The film is by Siphamandla Bongwane, Jerry Obakeng Gaegane, Stanford Gibson, Asanda Kupa, Gontse More and Nduduzo Shandu, and mentorship was provided by director Jean-Loïc Portron. The result is a film that is not only urgent and relevant, but also flecked with traces of poignant auto-ethnography that will feel familiar to many South Africans.
Endearing archival footage of a young boy’s precocious oratory on the promises of new democracy melts into the harsh reality of the present day: a Kliptown shackdwellers’ movement battles to make its demands for housing heard by politicians; a community tries to take control of a severe drug epidemic; a group of illegal miners choose to hold their ground against the threat of the police’s rubber bullets.
A taut line is strung between where South Africa was in 1994 and where we ought to have been by now, and it bears the ever-increasing tension of a nation’s frustrated coming-of-age.
This is a difficult landscape in which to come of age, its epidermis pockmarked and scarified by the heavy machinery of history. When a group of boys is rescued from an illegal initiation school among the mine dumps, we encounter a people suspended in precariousness, searching for new rites of passage to chart a way through the liminal space of disillusionment.
Kliptown is the home of the Freedom Charter, but its inhabitants remain deprived of the most basic services, living in shacks that are flooded with mud every time it rains.
The film captures people at the threshold of wrath, refusing to be treated no better than the mine tailings that surround them. The futility of anger is thrown into relief by the absurdest disconnect between the nonchalant rhetoric of politicians and the citizens to whom they occasionally avail themselves.
Their coolness in the face of rage only adds fuel to their fire.
When one official expresses expedient sadness at the sight of old women at protests, the irony is clear. The camera’s vantage point takes the position of an insider, showing that the movement for change is being led by strong women – mothers, particularly – who are motivated not by hot-headed idealism, but by the pragmatism of caring for their families.
Still from Soweto, Time of Wrath. (Supplied)
Last month, two KwaZulu-Natal ANC councillors were jailed for the murder of Abahlali baseMjondolo activist Thuli Ndlovu. Last week, the SABC announced that it will no longer allow images of violent protest to air, out of fear that it may encourage others to follow suit.
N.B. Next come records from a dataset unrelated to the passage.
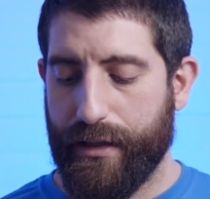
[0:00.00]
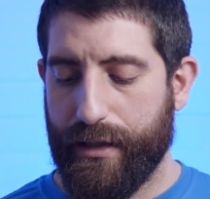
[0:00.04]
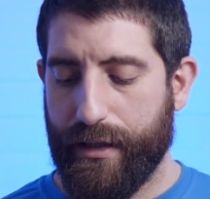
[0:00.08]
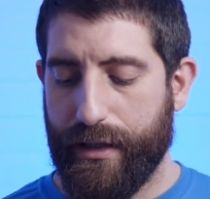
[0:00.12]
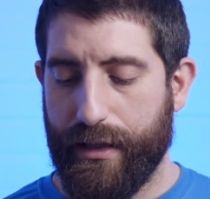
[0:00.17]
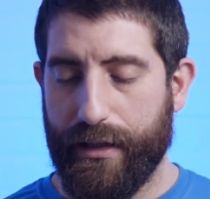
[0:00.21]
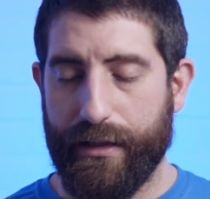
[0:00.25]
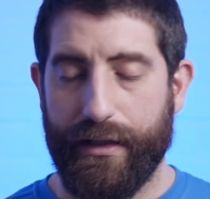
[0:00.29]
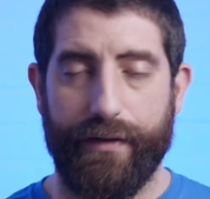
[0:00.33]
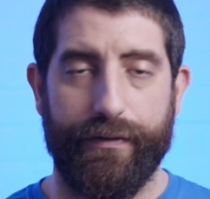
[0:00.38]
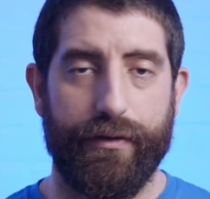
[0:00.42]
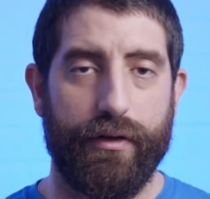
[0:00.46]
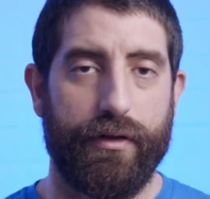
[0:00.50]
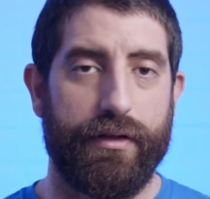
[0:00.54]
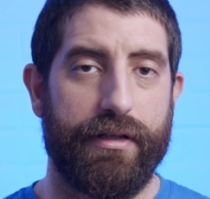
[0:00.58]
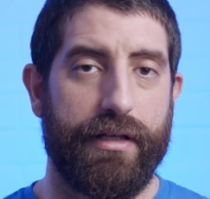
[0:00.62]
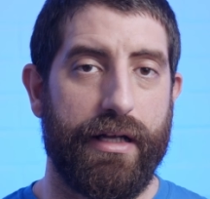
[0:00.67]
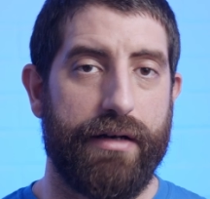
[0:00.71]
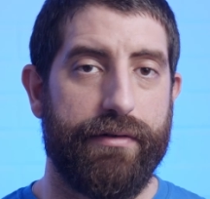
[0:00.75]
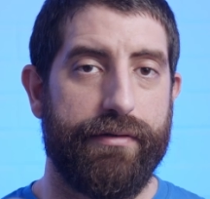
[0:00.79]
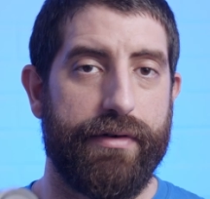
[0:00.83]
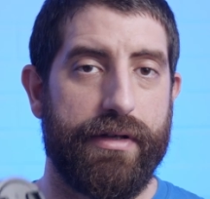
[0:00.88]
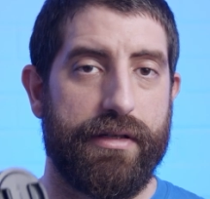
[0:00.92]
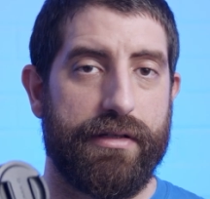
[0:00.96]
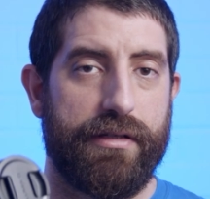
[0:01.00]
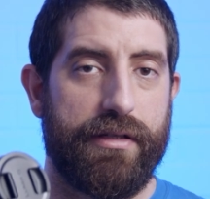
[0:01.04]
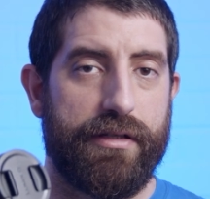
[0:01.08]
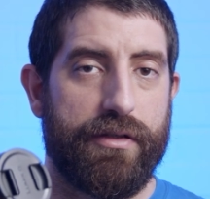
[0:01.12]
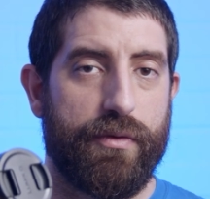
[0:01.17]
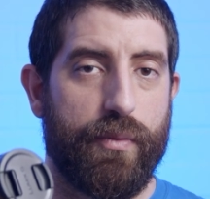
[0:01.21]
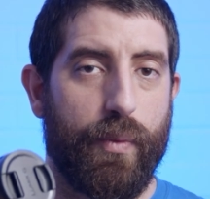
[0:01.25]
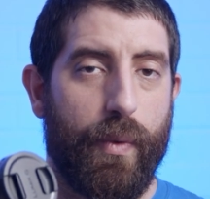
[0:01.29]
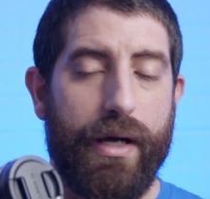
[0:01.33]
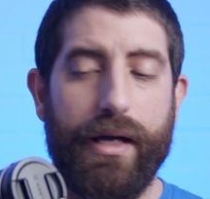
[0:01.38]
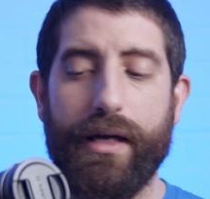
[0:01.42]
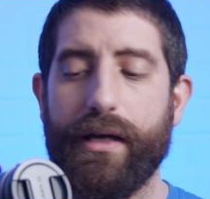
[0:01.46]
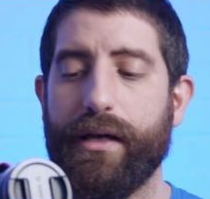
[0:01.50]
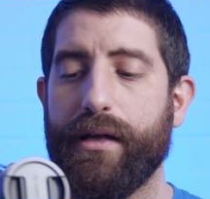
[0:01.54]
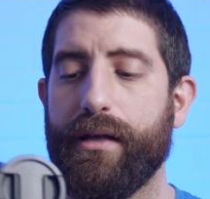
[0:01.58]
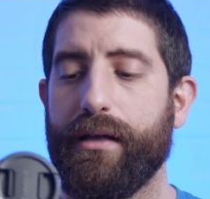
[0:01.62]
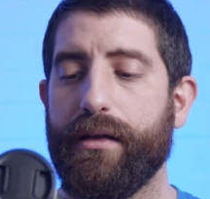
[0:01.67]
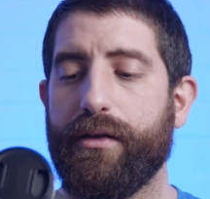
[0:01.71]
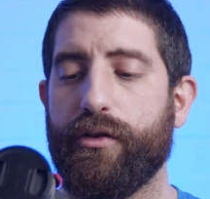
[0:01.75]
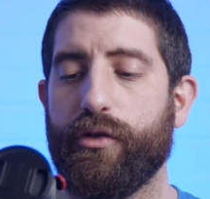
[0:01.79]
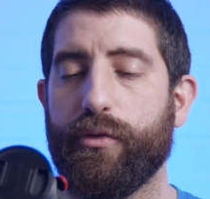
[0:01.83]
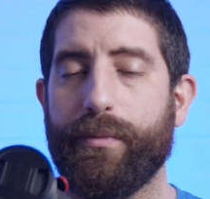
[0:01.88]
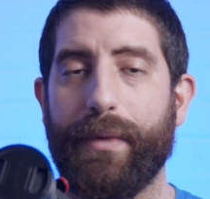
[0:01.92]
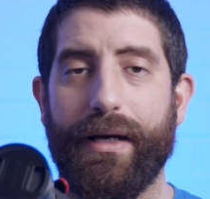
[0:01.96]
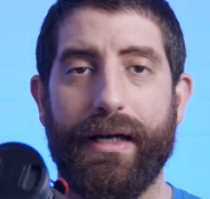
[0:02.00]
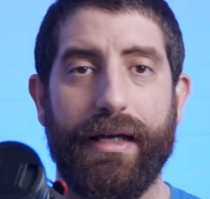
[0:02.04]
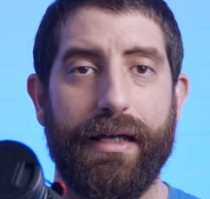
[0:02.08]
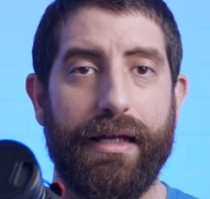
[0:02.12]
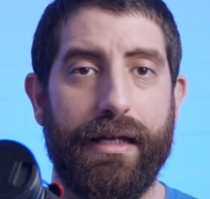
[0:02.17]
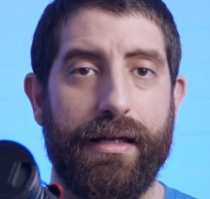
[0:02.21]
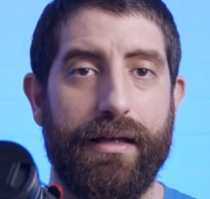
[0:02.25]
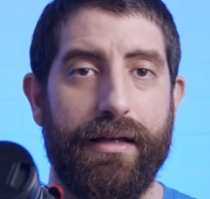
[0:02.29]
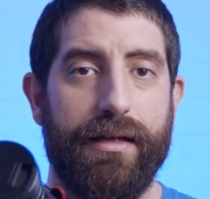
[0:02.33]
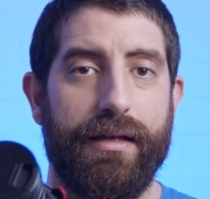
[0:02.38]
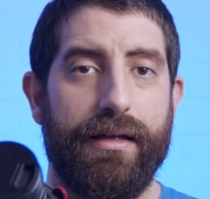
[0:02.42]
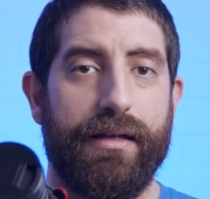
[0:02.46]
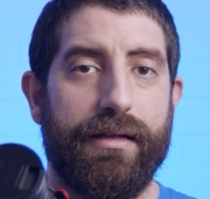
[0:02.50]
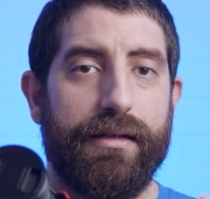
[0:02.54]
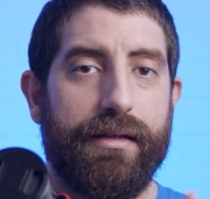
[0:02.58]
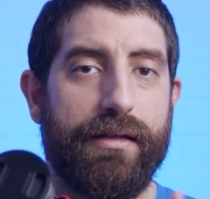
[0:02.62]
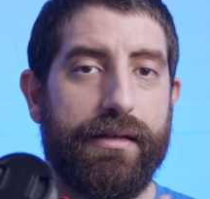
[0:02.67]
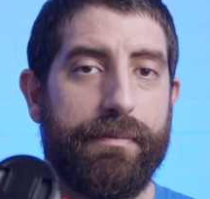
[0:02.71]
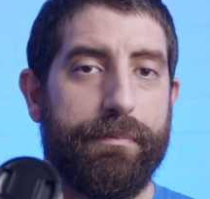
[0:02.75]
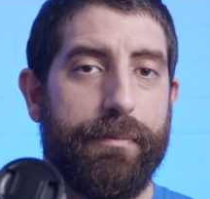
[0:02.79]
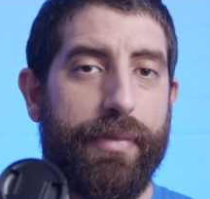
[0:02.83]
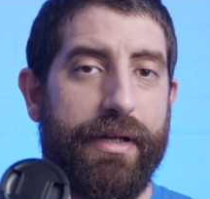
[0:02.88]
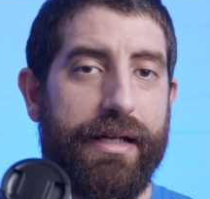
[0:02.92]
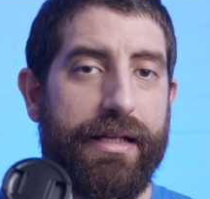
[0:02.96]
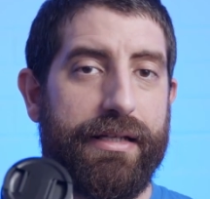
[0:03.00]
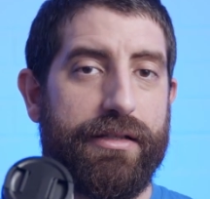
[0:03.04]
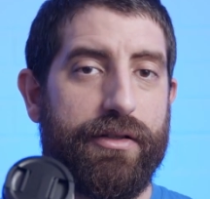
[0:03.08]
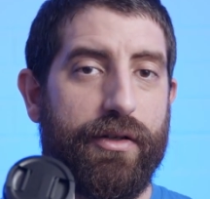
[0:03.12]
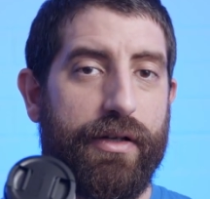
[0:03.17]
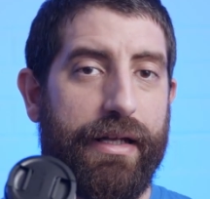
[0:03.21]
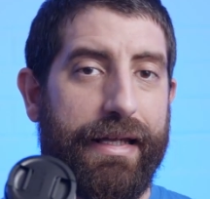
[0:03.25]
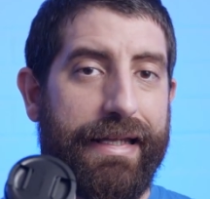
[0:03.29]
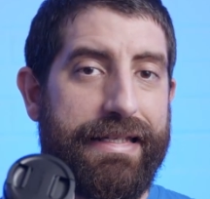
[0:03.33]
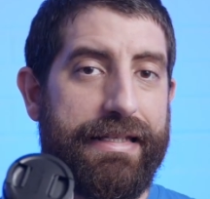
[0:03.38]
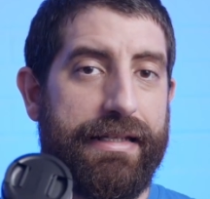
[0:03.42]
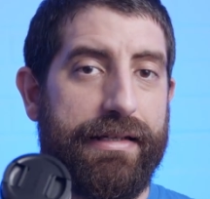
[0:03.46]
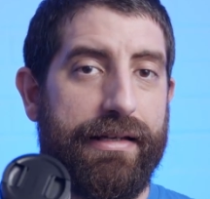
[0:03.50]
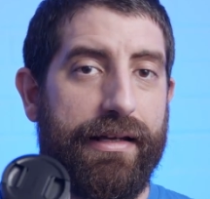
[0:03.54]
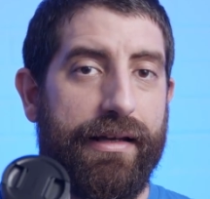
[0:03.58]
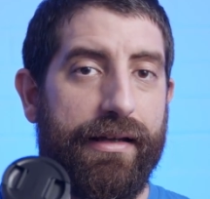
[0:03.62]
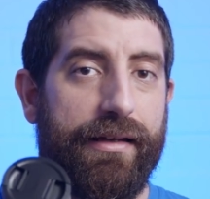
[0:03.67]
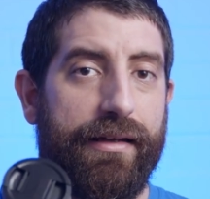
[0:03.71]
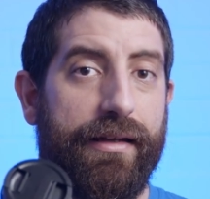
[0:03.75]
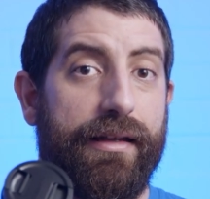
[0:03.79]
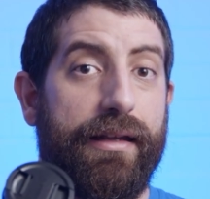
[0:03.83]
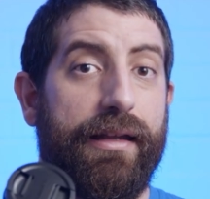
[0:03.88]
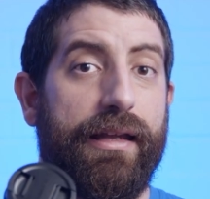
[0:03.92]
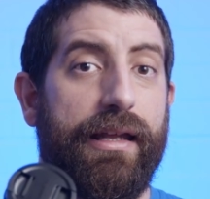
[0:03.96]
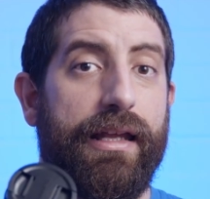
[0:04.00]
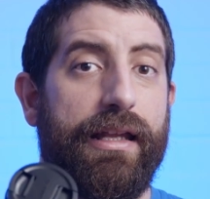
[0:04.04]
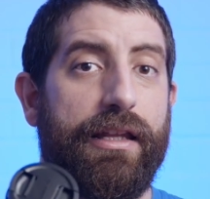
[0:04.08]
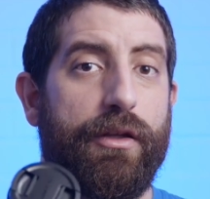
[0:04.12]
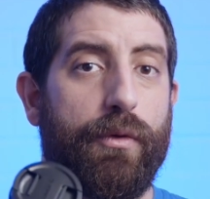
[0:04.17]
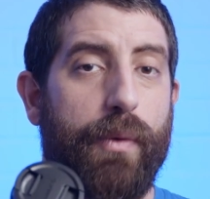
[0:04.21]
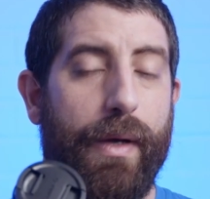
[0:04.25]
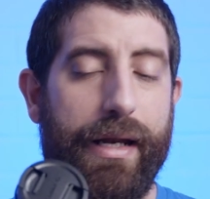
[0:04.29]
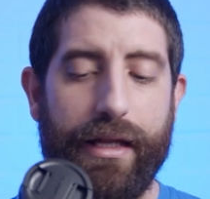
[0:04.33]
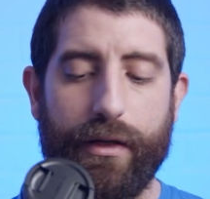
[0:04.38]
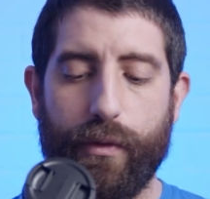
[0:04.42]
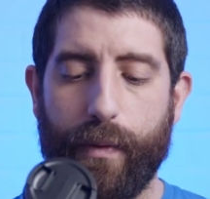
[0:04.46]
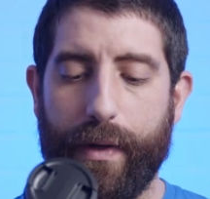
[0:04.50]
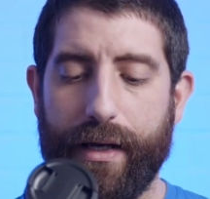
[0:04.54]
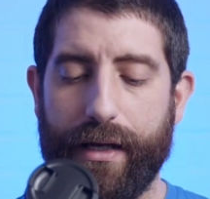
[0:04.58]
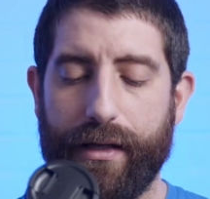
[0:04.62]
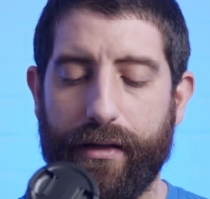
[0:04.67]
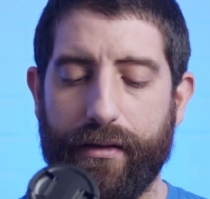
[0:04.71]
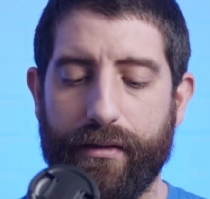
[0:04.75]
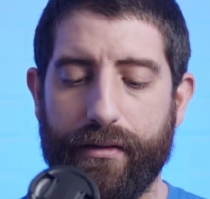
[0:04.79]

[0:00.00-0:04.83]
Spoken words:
I'll give you 10 reasons why to buy the Panasonic G9 in 2020.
The officials’ nonchalance masks a dangerous hostility towards protest.
Soweto, Time of Wrath is one of a steady stream of films that documents resistance in post-apartheid South Africa, including Dear Mandela in 2012 and Miners Shot Down in 2014 (both of which can be found on YouTube), as well as The Shore Break from last year.
These films don’t only bear witness to protest; their grounded, observational style is in itself part of the resistance to dominant narratives. The gritty 60 minutes of Soweto, Time of Wrath give voice to people whose subjective truth is being actively kept in the shadow of the gleam of polished grand narratives.
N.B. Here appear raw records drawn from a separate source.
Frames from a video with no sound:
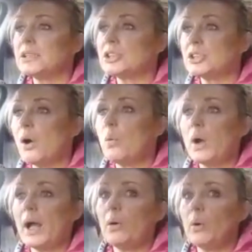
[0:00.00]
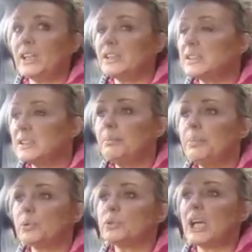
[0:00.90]
it so well in
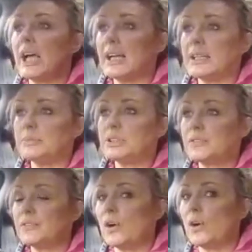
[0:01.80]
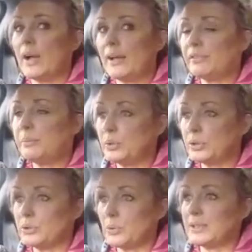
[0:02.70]
simple terms for
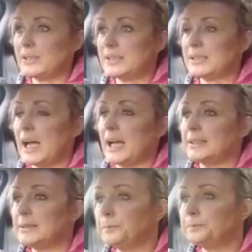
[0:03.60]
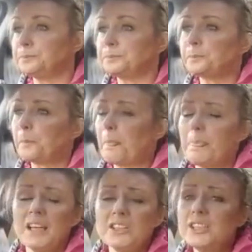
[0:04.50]
everybody to understand.
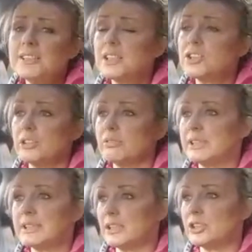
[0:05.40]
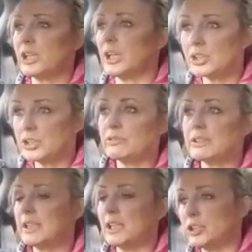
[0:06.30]
She's such a research geek, she
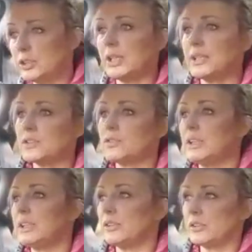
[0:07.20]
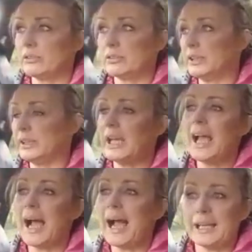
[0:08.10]
researched things really thoroughly.
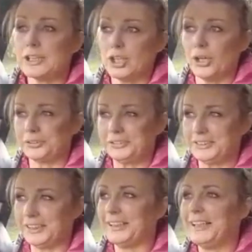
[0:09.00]
I don't.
As a collaborative film made by young filmmakers, its rawness resists the opiate of the myth presented by glossy Mandela biopics, and instead seeks a deeper authenticity.
This searing truth of ordinariness is found in a quiet moment in Eldorado Park. From outside a window, we hear a group of people praying together, and their unassuming plea for salvation echoes far beyond the walls of their modest community hall: “Lord, grant us the patience to accept the things we cannot change, the courage to change the things we can, and the wisdom to know the difference. Amen.”
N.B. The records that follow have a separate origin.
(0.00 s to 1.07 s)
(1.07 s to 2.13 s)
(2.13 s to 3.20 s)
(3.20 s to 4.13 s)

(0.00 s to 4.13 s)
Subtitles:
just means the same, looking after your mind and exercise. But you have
The film will screen in Jo’burg on Friday June 3 at 8:45pm (Bioscope) and in Cape Town on Monday June 6 at 6.30pm (V&A Cinema Nouveau) and Wednesday June 8 at 8:30pm (Labia).
Encounters Film Festival runs from June 2 to 12 at The Labia and Cinema Nouveau (V&A Waterfront) in Cape Town, and at The Bioscope and Cinema Nouveau (Rosebank) in Johannesburg.
The 37th Durban International Film Festival runs from June 16 -to 26 at multiple venues in Durban.